Je ne doute pas de la complexité du défi à relever. La pandémie a pourtant prouvé que le paquebot était capable de tourner sur un 10 cents. Rappelez-vous le décompte des morts par fax, au début de la crise. Il n’avait fallu qu’une petite semaine – et une forte pression politique – pour créer un formulaire électronique simplifié.

« Le réseau de la santé est très bon pour gérer une crise, mais mettre un système plus centralisé qui permettrait des échanges sécurisés dans tout le réseau, ça n’a pas été fait », nuance Alexandre Allard, président sortant de l’Association des gestionnaires de l’information de la santé du Québec.

Au fond, le fax n’est pas le vrai problème. Pas le seul, à tout le moins.
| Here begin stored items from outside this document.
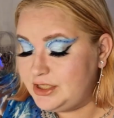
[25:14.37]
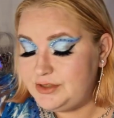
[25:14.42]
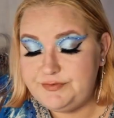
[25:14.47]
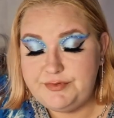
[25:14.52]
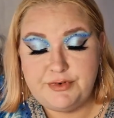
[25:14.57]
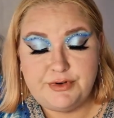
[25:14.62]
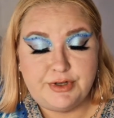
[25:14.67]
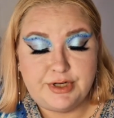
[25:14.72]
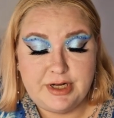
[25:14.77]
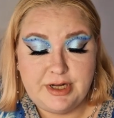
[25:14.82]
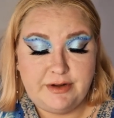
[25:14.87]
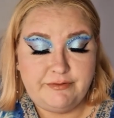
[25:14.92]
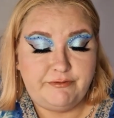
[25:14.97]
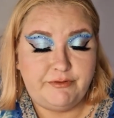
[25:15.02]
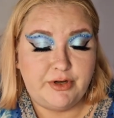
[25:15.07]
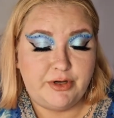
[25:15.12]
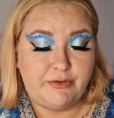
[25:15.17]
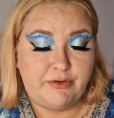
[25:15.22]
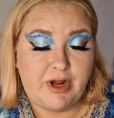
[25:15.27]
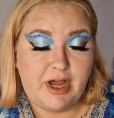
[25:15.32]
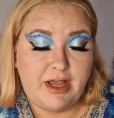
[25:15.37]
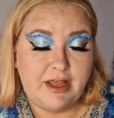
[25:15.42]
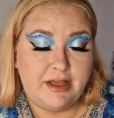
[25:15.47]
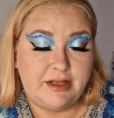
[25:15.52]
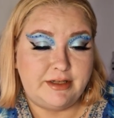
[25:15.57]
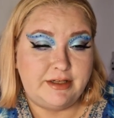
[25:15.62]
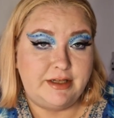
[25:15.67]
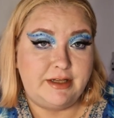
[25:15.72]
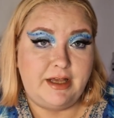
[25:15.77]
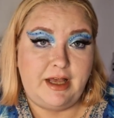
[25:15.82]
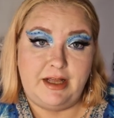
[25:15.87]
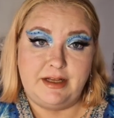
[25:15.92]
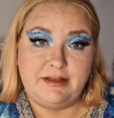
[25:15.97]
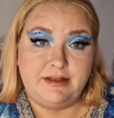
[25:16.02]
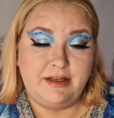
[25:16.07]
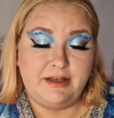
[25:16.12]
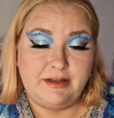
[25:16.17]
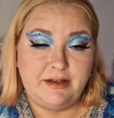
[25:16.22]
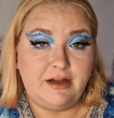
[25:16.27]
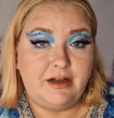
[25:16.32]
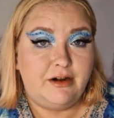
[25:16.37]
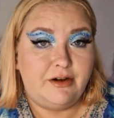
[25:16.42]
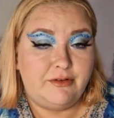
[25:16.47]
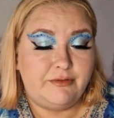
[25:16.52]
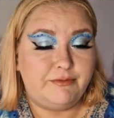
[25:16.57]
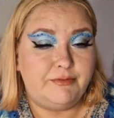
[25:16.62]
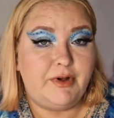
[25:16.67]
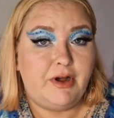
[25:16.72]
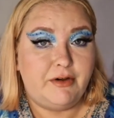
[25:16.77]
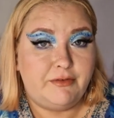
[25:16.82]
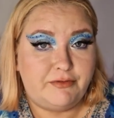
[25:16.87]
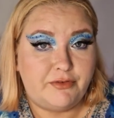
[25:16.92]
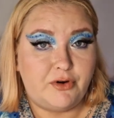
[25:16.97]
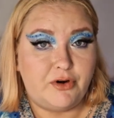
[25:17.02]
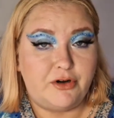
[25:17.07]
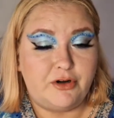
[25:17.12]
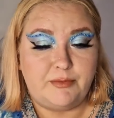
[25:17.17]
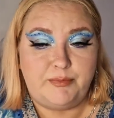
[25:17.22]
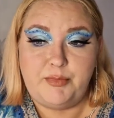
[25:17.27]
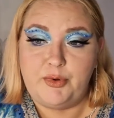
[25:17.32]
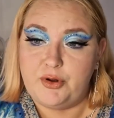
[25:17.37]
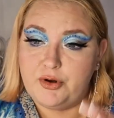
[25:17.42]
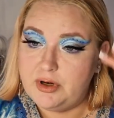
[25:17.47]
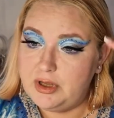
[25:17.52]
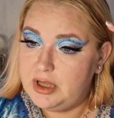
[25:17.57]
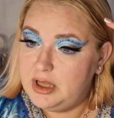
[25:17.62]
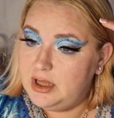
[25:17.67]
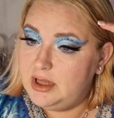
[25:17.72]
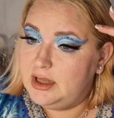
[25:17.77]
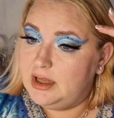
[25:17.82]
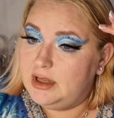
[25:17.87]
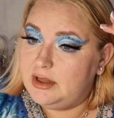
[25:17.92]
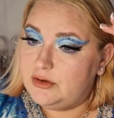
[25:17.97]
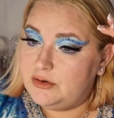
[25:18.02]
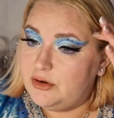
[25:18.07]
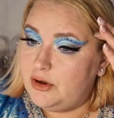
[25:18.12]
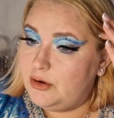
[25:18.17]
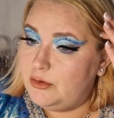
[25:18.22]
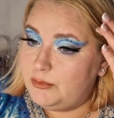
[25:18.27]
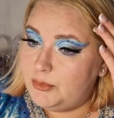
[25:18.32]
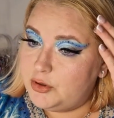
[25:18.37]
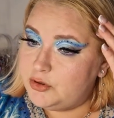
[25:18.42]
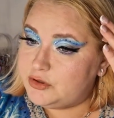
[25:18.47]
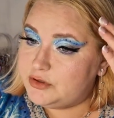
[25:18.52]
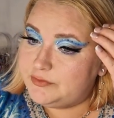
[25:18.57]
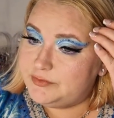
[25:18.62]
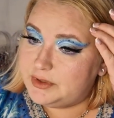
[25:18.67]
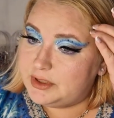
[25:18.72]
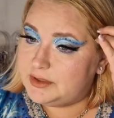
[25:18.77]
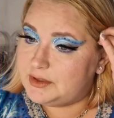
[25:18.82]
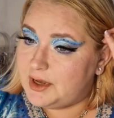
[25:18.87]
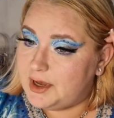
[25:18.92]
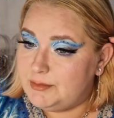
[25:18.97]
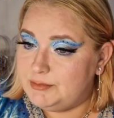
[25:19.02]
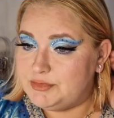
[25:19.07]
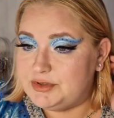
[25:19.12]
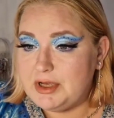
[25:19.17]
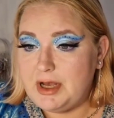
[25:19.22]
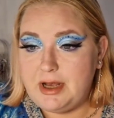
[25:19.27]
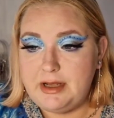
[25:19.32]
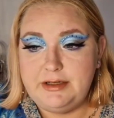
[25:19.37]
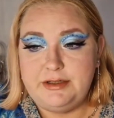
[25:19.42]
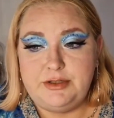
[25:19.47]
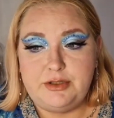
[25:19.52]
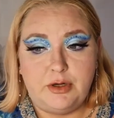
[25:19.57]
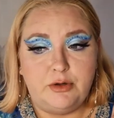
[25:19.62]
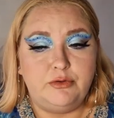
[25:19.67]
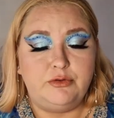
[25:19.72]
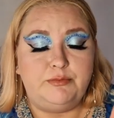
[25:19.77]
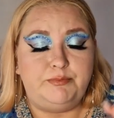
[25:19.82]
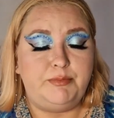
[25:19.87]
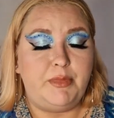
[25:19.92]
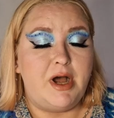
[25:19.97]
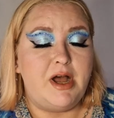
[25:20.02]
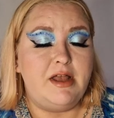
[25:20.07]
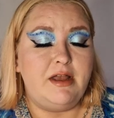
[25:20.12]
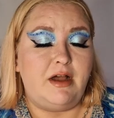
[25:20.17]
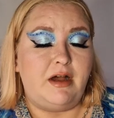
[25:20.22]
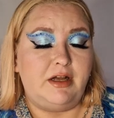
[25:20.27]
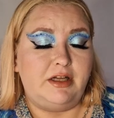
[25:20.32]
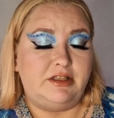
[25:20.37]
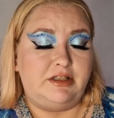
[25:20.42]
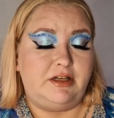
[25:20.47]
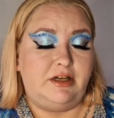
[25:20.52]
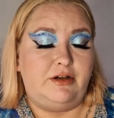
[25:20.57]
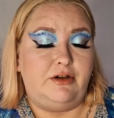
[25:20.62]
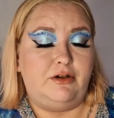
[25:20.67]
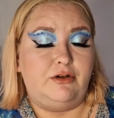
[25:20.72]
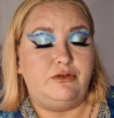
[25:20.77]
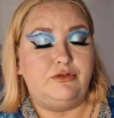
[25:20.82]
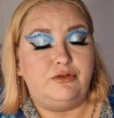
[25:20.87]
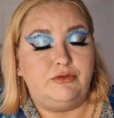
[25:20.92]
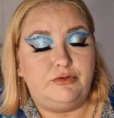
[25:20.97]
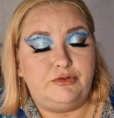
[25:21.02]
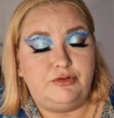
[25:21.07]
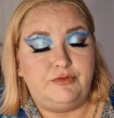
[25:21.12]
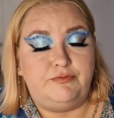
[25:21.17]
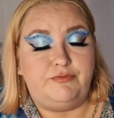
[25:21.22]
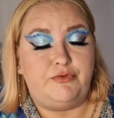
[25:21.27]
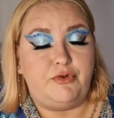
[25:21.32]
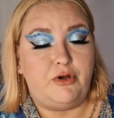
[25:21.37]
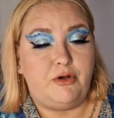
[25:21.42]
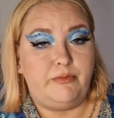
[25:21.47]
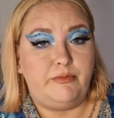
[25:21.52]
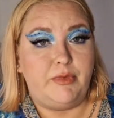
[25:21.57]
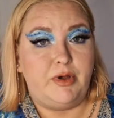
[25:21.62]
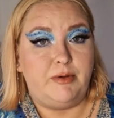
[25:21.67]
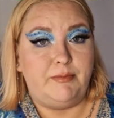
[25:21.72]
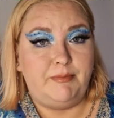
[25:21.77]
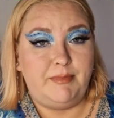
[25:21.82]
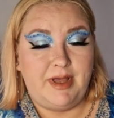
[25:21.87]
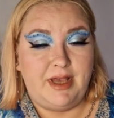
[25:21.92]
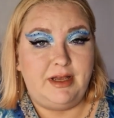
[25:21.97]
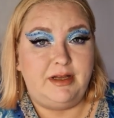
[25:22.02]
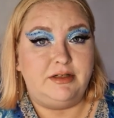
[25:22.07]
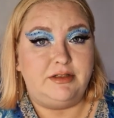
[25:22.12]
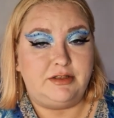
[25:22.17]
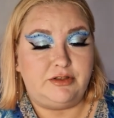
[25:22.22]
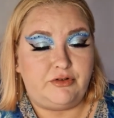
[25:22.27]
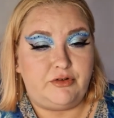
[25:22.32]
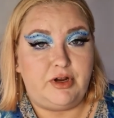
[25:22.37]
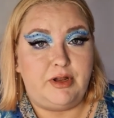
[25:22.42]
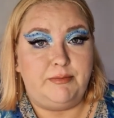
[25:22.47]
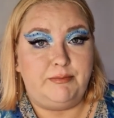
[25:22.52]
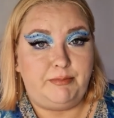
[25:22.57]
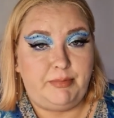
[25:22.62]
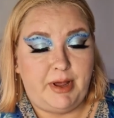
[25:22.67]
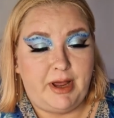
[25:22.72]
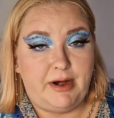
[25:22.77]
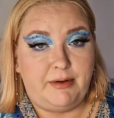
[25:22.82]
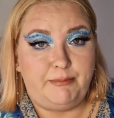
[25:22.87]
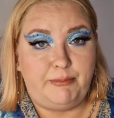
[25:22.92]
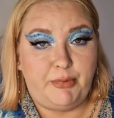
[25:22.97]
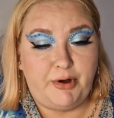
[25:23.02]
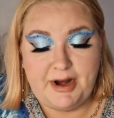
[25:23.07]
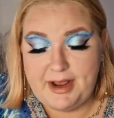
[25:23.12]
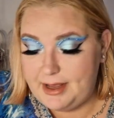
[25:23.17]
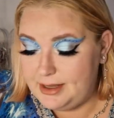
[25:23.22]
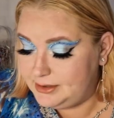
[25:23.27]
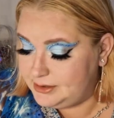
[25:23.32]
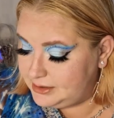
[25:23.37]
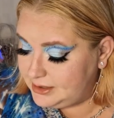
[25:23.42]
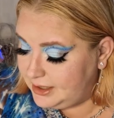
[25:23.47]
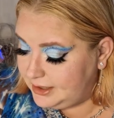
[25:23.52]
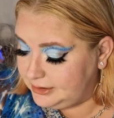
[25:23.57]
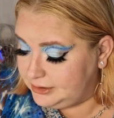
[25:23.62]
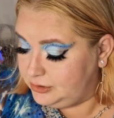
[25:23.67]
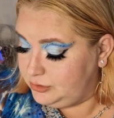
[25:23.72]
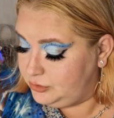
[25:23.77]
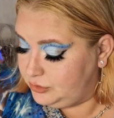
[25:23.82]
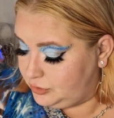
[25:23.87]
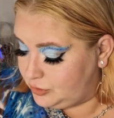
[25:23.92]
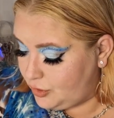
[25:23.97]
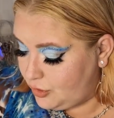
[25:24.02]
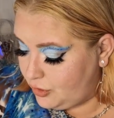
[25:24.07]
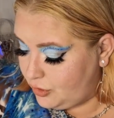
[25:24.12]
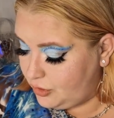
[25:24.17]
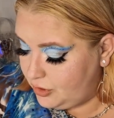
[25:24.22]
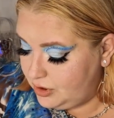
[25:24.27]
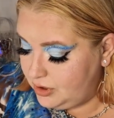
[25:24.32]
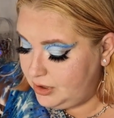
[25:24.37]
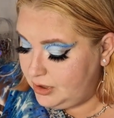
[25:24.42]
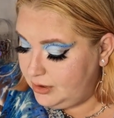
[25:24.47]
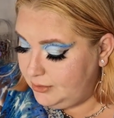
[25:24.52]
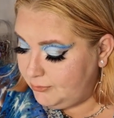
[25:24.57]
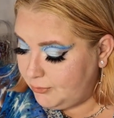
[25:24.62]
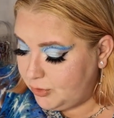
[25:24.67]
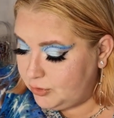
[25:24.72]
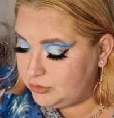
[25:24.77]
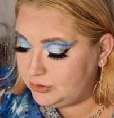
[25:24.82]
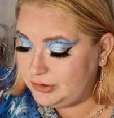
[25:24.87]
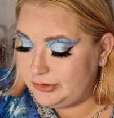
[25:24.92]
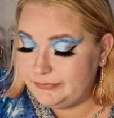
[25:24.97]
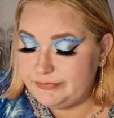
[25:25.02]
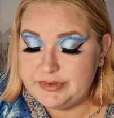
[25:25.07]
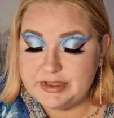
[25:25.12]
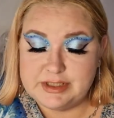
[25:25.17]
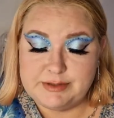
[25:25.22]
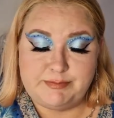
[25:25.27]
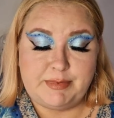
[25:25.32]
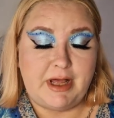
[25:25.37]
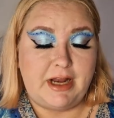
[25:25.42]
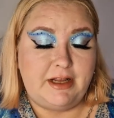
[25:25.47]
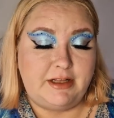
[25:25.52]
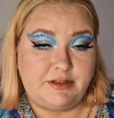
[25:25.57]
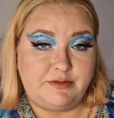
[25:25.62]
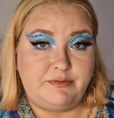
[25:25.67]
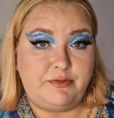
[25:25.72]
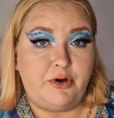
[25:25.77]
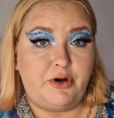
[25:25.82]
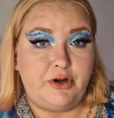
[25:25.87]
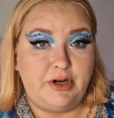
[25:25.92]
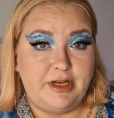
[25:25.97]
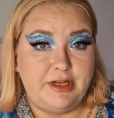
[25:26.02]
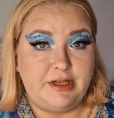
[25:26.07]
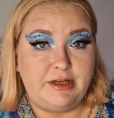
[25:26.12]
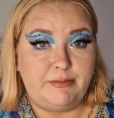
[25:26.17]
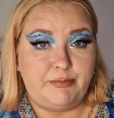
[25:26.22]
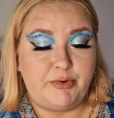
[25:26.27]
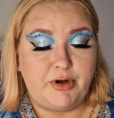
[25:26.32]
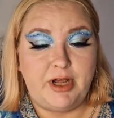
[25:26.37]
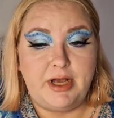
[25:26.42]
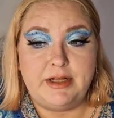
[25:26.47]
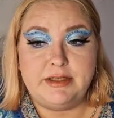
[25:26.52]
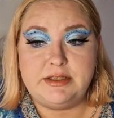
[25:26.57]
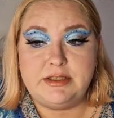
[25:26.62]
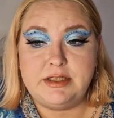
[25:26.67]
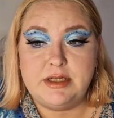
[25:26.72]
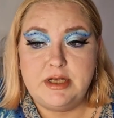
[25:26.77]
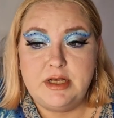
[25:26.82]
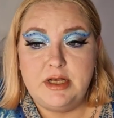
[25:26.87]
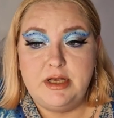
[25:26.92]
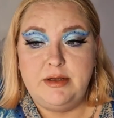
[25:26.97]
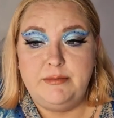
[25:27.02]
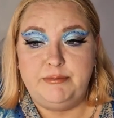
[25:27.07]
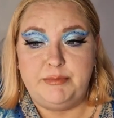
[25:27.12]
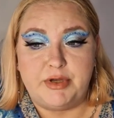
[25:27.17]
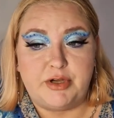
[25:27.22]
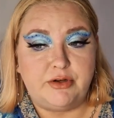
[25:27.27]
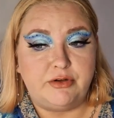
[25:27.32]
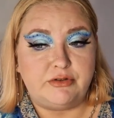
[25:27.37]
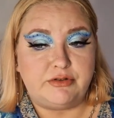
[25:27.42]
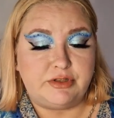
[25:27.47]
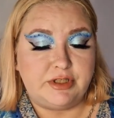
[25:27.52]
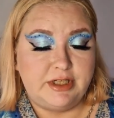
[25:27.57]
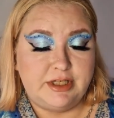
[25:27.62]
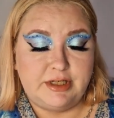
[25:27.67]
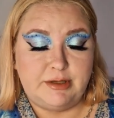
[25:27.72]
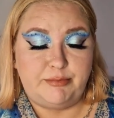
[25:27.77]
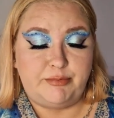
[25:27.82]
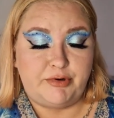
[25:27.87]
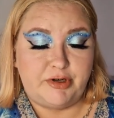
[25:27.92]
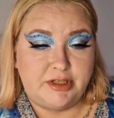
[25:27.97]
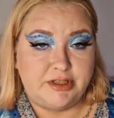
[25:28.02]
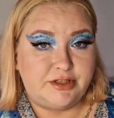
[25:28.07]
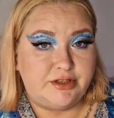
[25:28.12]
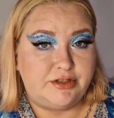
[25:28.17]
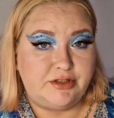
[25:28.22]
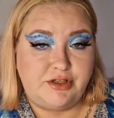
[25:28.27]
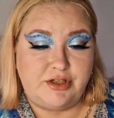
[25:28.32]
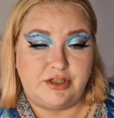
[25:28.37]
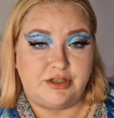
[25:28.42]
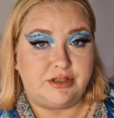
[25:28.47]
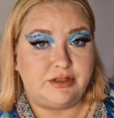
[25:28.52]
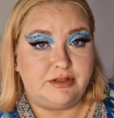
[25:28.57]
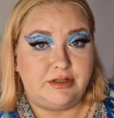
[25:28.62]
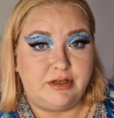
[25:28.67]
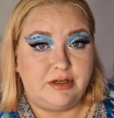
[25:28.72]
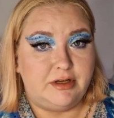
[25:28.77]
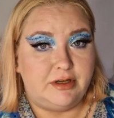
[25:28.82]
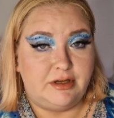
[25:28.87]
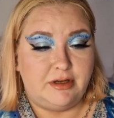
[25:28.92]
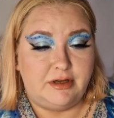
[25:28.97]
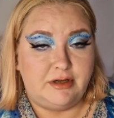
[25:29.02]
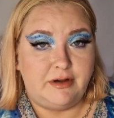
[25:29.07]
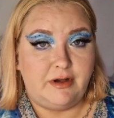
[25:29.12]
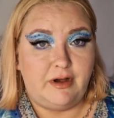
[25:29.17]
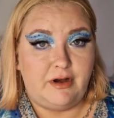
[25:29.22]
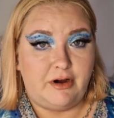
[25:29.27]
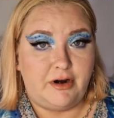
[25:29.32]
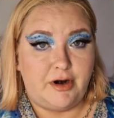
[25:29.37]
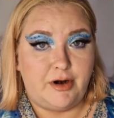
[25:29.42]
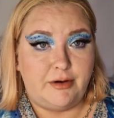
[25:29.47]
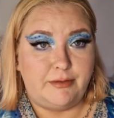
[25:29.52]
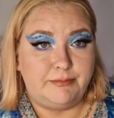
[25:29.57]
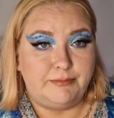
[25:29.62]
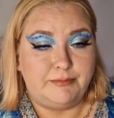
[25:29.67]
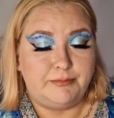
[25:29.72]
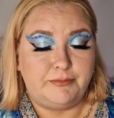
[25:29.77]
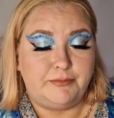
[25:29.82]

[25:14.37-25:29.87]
variety, and they are affordable. You know, most of the times I don't buy eyeshadows from mainstream brands. As you saw, most of these palettes were indie brands, because indie brands just are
Le vrai problème, c’est que les professionnels de la santé croulent sous la paperasse. En soins à domicile, ils passent 70 % de leur temps à faire autre chose que soigner, révélait ma collègue Fanny Lévesque cette semaine. Bien malgré eux, ils sont devenus des gratte-papier incapables d’accomplir la moindre tâche sans avoir à remplir un formulaire.

Consultez le dossier « Trop de temps loin des patients »

La ministre déléguée à la Santé, Sonia Bélanger, veut changer ça. Elle lance donc un chantier pour poser un diagnostic terrain, loin des « grands processus technocratiques ».

On lui souhaite bonne chance, tout en lui rappelant les paroles du sociologue français Edgar Morin : « La bureaucratie est une maladie dégénérative des administrations. » Dans l’espoir de l’enrayer, on lance parfois des chantiers qui finissent par créer… plus de bureaucratie.

On souhaite également la meilleure des chances au ministre de la Santé, Christian Dubé, déterminé à « shaker les colonnes du temple » et à informatiser les données médicales de tous les patients du Québec d’ici quelques années.

De la chance, le ministre en aura besoin. La transition numérique, si elle se réalise, risque fort d’être chaotique. Chose certaine, elle coûtera des milliards. Parce que non, elle ne pourra pas se faire sur le coin d’une table, prévient Alexandre Allard.

Il faudra, notamment, assurer la confidentialité des données. « Ce n’est pas vrai qu’en communiquant via Gmail et Outlook, on a un niveau de sécurité suffisant. » À ce compte-là, mieux vaut continuer à utiliser le fax, plus discret que le courriel.

À moins, bien sûr, que le télécopieur se trouve au comptoir UPS de votre localité.